Озабоченностью домашним уютом подруга моя, ну скажем, не страдала. Жизнь предстоящую, кочевую, предвидела как бы с рождения. Из особняка - в квартиру на Ломоносовском, потом в другую, с меньшей площадью. Да если бы и в коммуналку, мне кажется, не заметила бы перемен. Книги, скрипка, Сарьян вот на стенах. А прочее - всё равно.

Я, а не Женя, помню простор, комфорт их уплывшего в никуда особняка. Фигурки фарфора из Мейсена на каминной полке: группа музыкантов в камзолах гайдно-моцартовской эпохи. Таращит глаза: неужели в тебе застряло? Но памятник на Новодевичьем академику Алиханову поставлен на средства семьи. Какие уж тут фигурки. Сберегательная книжка вычищена до дна. Такая страна. Выпотрошили и выбросили.
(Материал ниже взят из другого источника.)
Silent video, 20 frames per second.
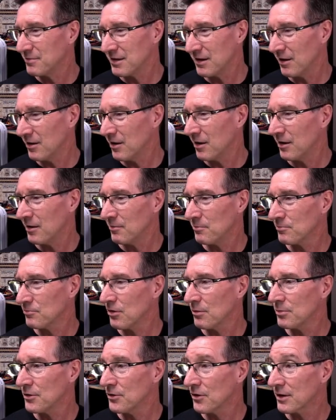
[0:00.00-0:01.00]
I'm
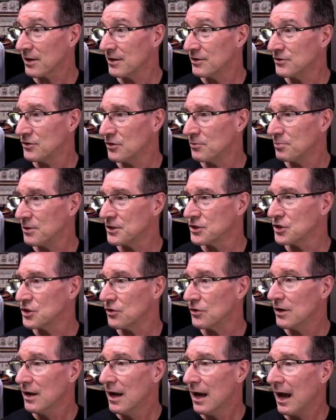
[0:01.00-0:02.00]
probably not going to do
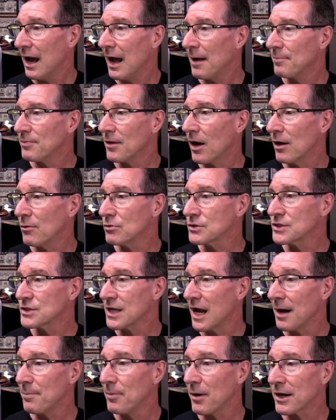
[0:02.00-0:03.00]
BitChute. I will
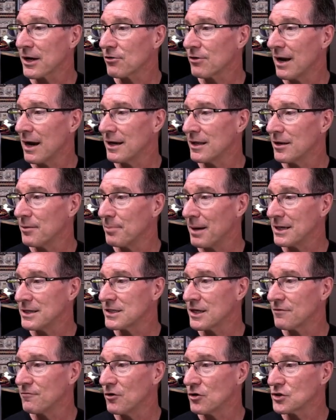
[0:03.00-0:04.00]
start by creating a
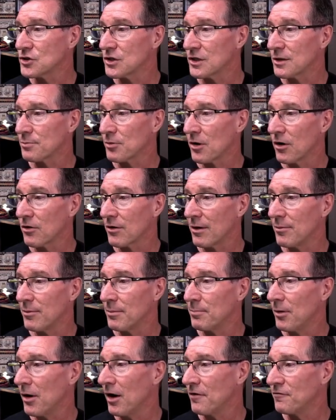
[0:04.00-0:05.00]
basic version of the program
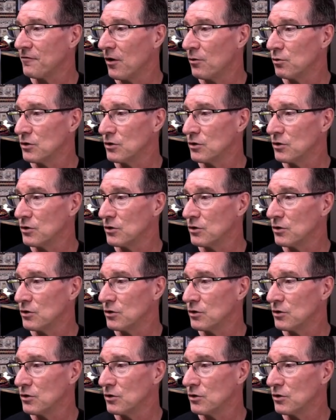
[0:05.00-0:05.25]
in Python.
Женькины руки скрипачки-виртуоза к ухищрениям женским не приспособлены. Она не по этой части. Как-то подыскивали, мотаясь здесь, в Денвере, по магазинам, наряд ей для сцены к предстоящим гастролям. Мы с мужем чуть не силком заставляли то, это примерить. Она, с видом жертвы, гляделась в зеркало, тяжко вздыхая. Обольщение, кокетство – не сфера е интересов. Другим притягательна, на мой взгляд, главным: штучностью, ни на кого не похожестью. И подлинностью во всём. Ни тени притворства, позёрства. Недавно, улыбнувшись, сказала: “Учусь, Надька, врать, надо, пытаюсь, но результаты плачевны.” Да уж... И ей не соврешь. Смолчит, взглядом пронзит. Трудно с ней без сноровки. Точнее, без понимания кто она есть.

Два её бывших мужа, прибившиеся здесь же, в Колорадо, с которыми она умудрилась расстаться с редко кому в таких обстоятельствах удающимся дружелюбием, остались у неё на подхвате, соперничая в улаживании её бытовых проблем. Когда она гастролирует, один выгуливает её собаку, другой отвечает за ремонт в квартире, опять же в её отсутствие. Мне тоже от их участливости, заботливости перепадает, на правах что ли родственности. Знаю кого призвать, в случае чего: примчатся сразу.

Однажды тот, что был, как и Женя, на нашем с Андреем бракосочетании свидетелем, признался: “Это что-то невероятное, ваши отношения. Такие разные, и не разбежаться за столько лет! Как у графа Игнатьева “Пятьдесят лет в строю”. Действительно, вокруг руины, могилы, а мы - вместе.

В моём дневнике, начатом в десять лет, по странности уцелевшем, записан почтовый адрес: М- 259, Б.Черемушкинская, д. 91/ 28, кв. 1. Будто в алихановском особняке еще имелись квартиры. Женька так, значит, продиктовала. Случайно, среди книг, здесь, в Колорадо дневник обнаружив, поделилась находкой с подругой. Помолчали. А что тут добавить? Судьба. Как отец её некогда выразился, талисман на всю жизнь.